Kini, Edy mengatakan, produk Stamilic telah mendapatkan izin edar dari Badan POM dengan nomor TR213666971. Paten untuk metode produksi juga tengah didaftarkan ke Direktur Jenderal Hak Kekayaan Intelektual Kementerian Hukum dan HAM.
Baca juga: Ekstrak Teripang untuk Radang Sendi
”Rencananya, Stamilic akan diproduksi dan diedarkan secara luas pada awal 2022 oleh mitra industri, yakni PT Ivaaz Sejahtera dan PT Generasi Karunia Indonesia (GENKI). Produksi terbatas saat ini sudah dilakukan dan didistribusikan sebagai pengenalan,” ujarnya.
Pengembangan lebih lanjut pun masih akan dilakukan pada produk Stamilic. Sementara ini, Stamilic masih dikembangkan sebagai produk dengan kode TR yakni obat herbal atau tradisional. Para periset akan melanjutkan penelitian terkait produk ini agar bisa menjadi obat herbal terstandar (OHT).
Riset yang lebih dalam untuk membuktikan adanya efek pada penyakit jantung koroner, diabetes, stroke, dan kanker juga akan dilakukan. Selain kebutuhan SDM periset yang kompeten serta fasilitas dan mitra riset yang mendukung, keberlanjutan bahan baku juga amat dibutuhkan.

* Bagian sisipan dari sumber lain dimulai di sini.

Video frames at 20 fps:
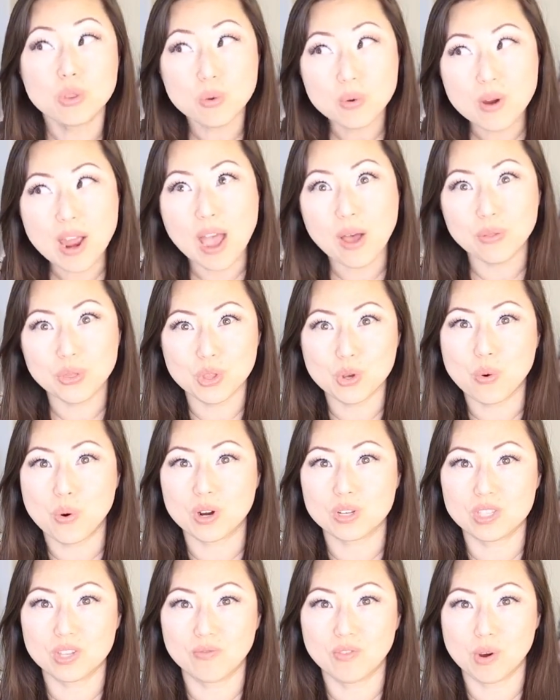throughout the
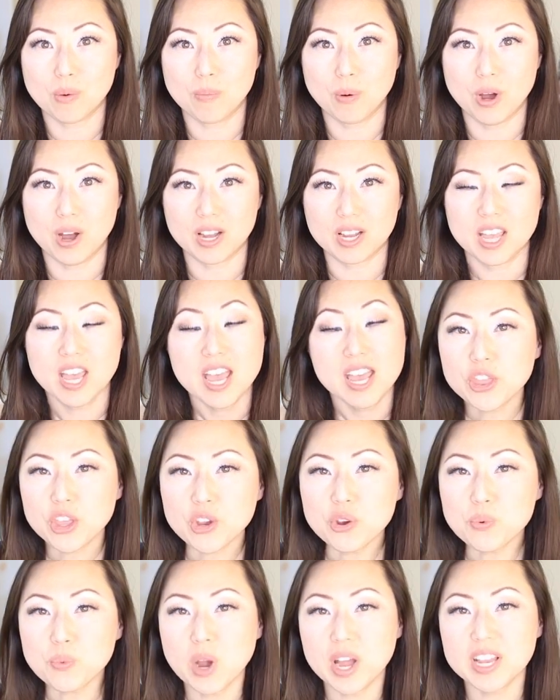course of your book.
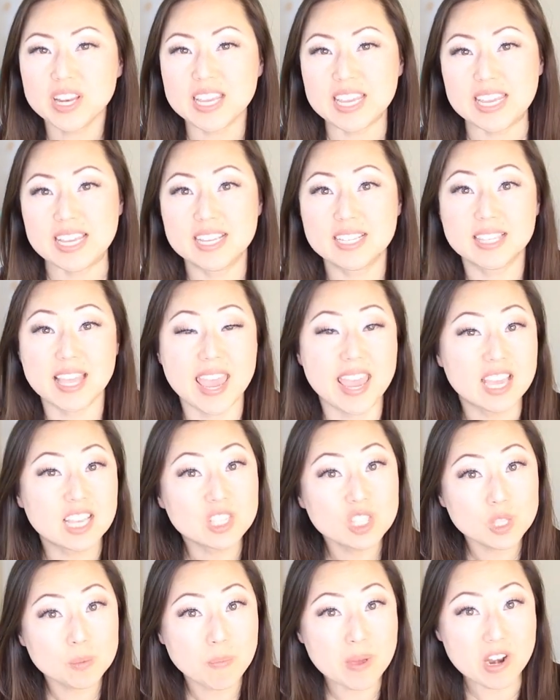Third one is a
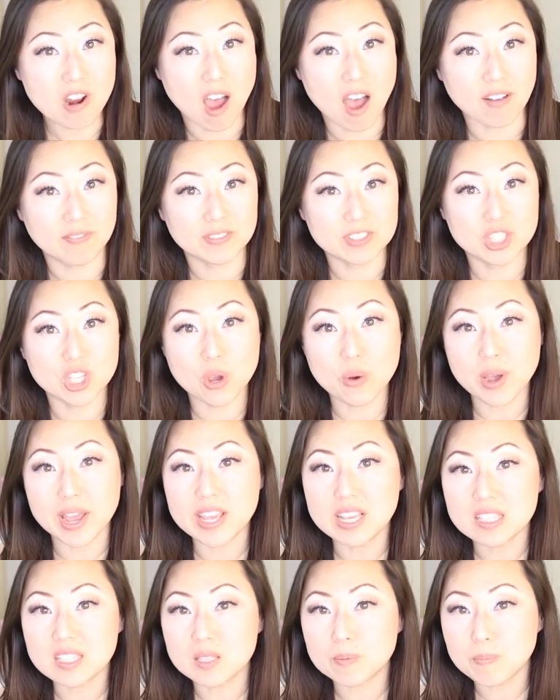spin-off. So
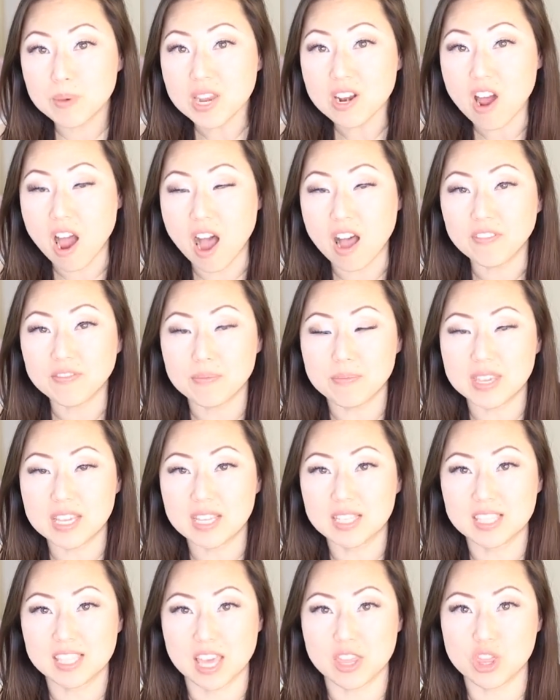a spin-off
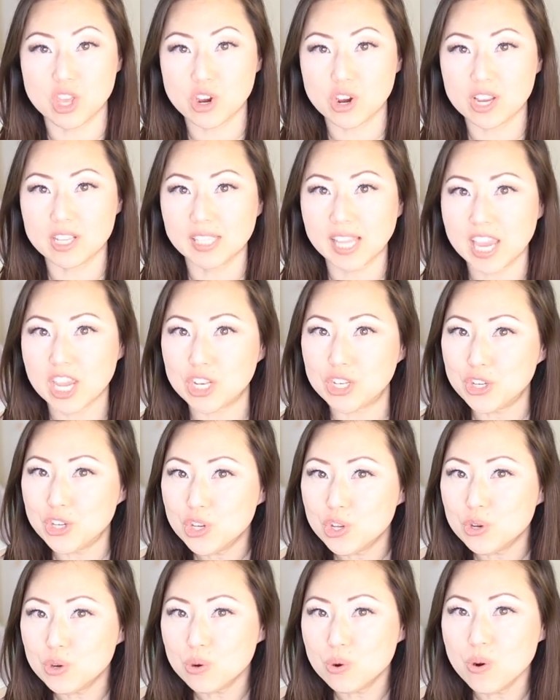means that there is a
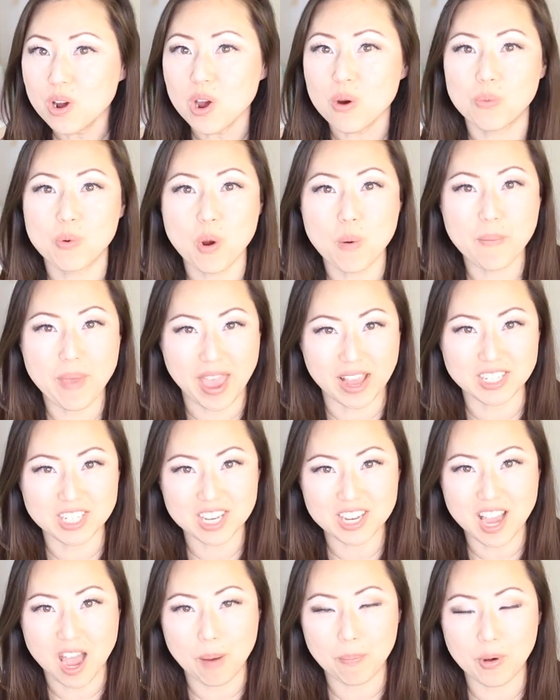new
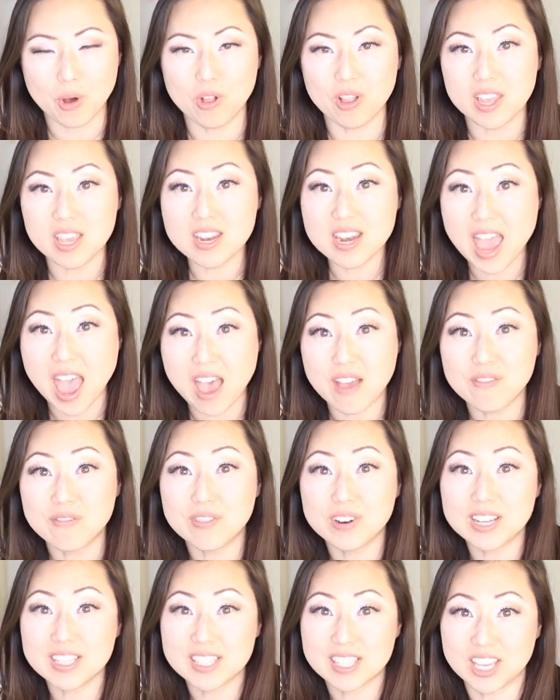romantic couple in
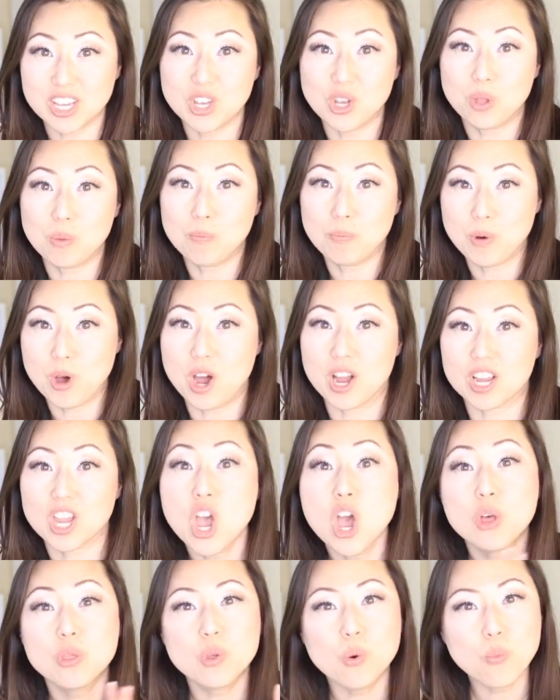every single book.
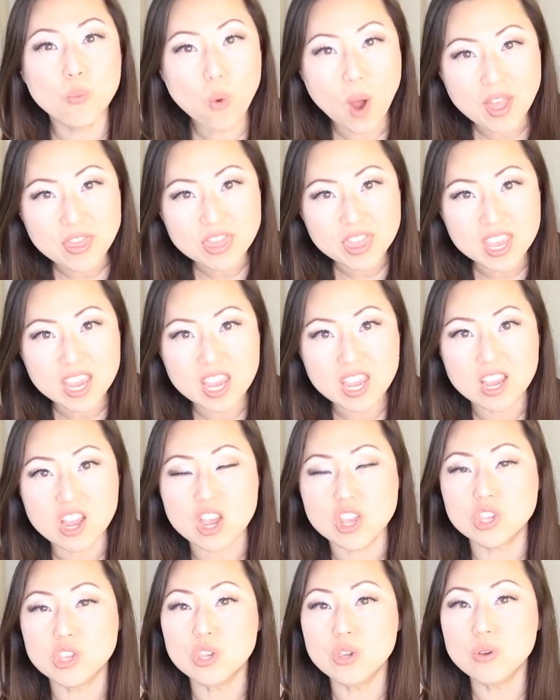The one thing
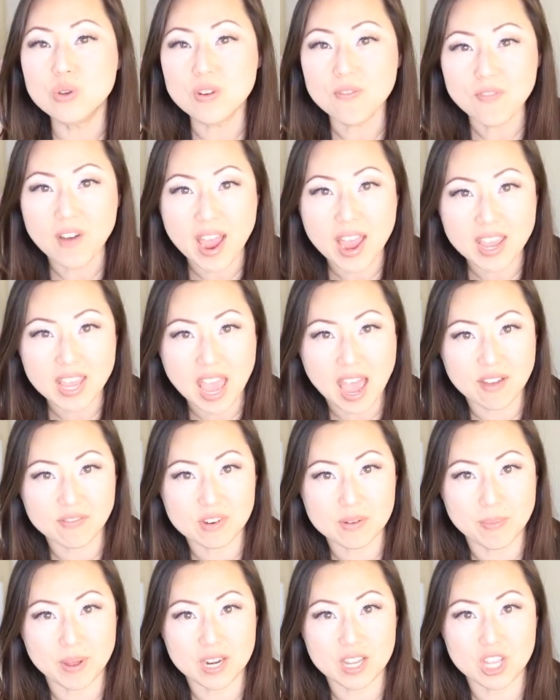unifying
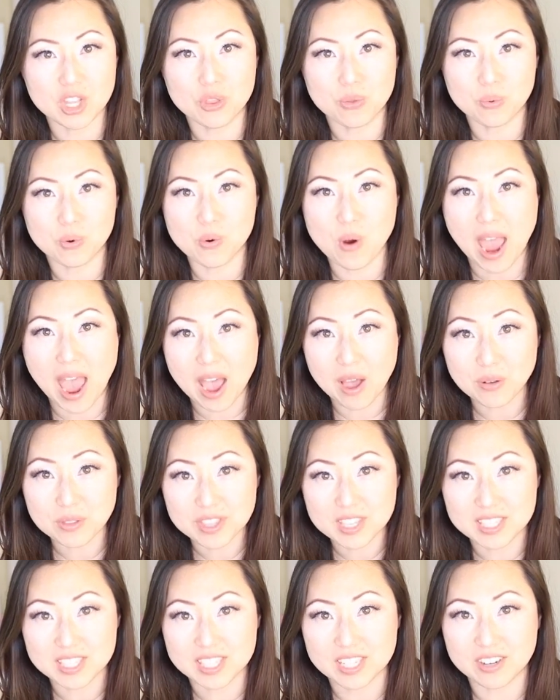everybody
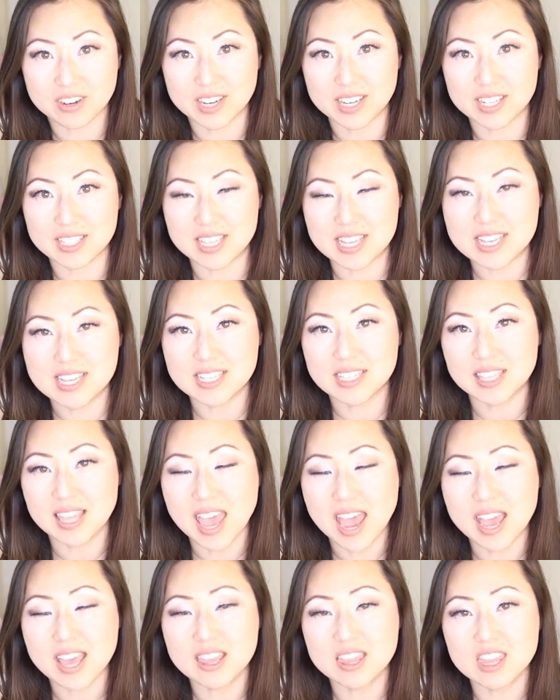throughout the series is
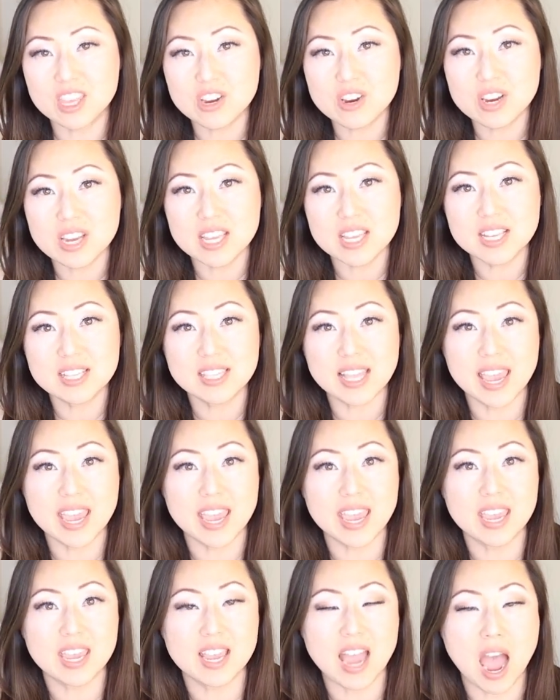that there is
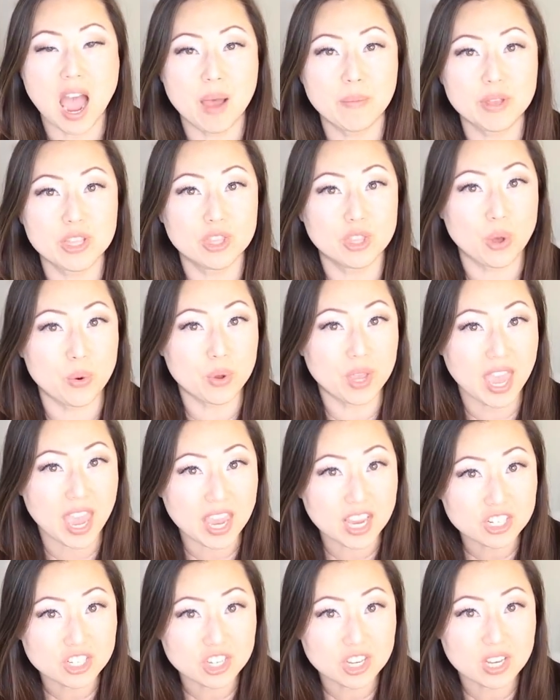a common
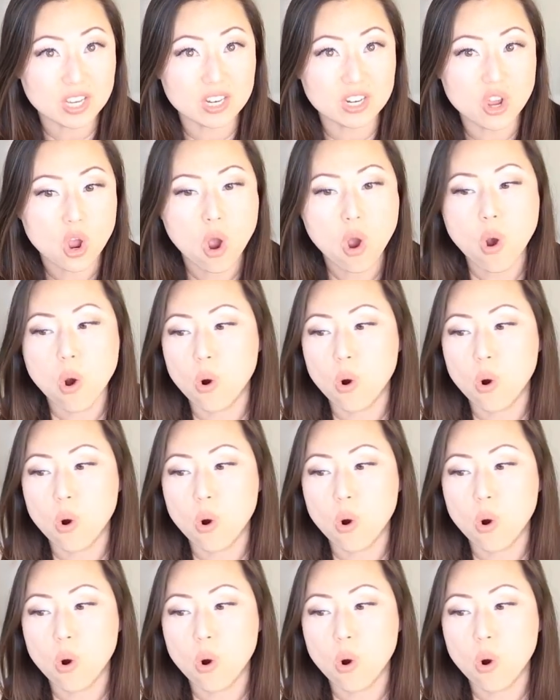location,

Edy menuturkan, bahan baku bawang lanang yang digunakan selama ini berasal dari pasar dan petani lokal. Namun, pasokan dari produk lokal masih sedikit. Sekitar 90 persen bawang lanang yang beredar di pasaran berasal dari produk impor.
Padahal, bawang lanang varian lokal justru lebih berkualitas ketika diproses menjadi bawang hitam. Dukungan seluruh pihak untuk memperluas budidaya bawang lanang lokal pun diharapkan bisa lebih besar.
”Produk Stamilic ini memiliki TKDN (tingkat komponen dalam negeri) sampai 80 persen. Itu mulai dari SDM, alat, dan bahan lain. Namun untuk bahan baku baru 10 persen dipenuhi dari bahan lokal,” tuturnya.
Baca juga: Pengembangan Bioteknologi Kesehatan di Indonesia Masih Lemah
Sebelumnya, Pelaksana Tugas Direktur Jenderal Kefarmasian dan Alat Kesehatan Kementerian Kesehatan Arianti Anaya dalam CEO Live Series#1 bertajuk ”Healthcare Industry Post Pandemic” di Jakarta, Rabu (10/11/2021), mengatakan, upaya pengembangan bahan baku obat di Indonesia harus terus digenjot. Sebab, selama ini 95 persen kebutuhan bahan baku untuk industri farmasi masih impor.
”Ketika pandemi, saat semua negara butuh produk sama, kita kesulitan mengaksesnya. Jadi, kita harus lebih mempersiapkan diri agar mampu menghasilkan produk dalam negeri,” ucapnya.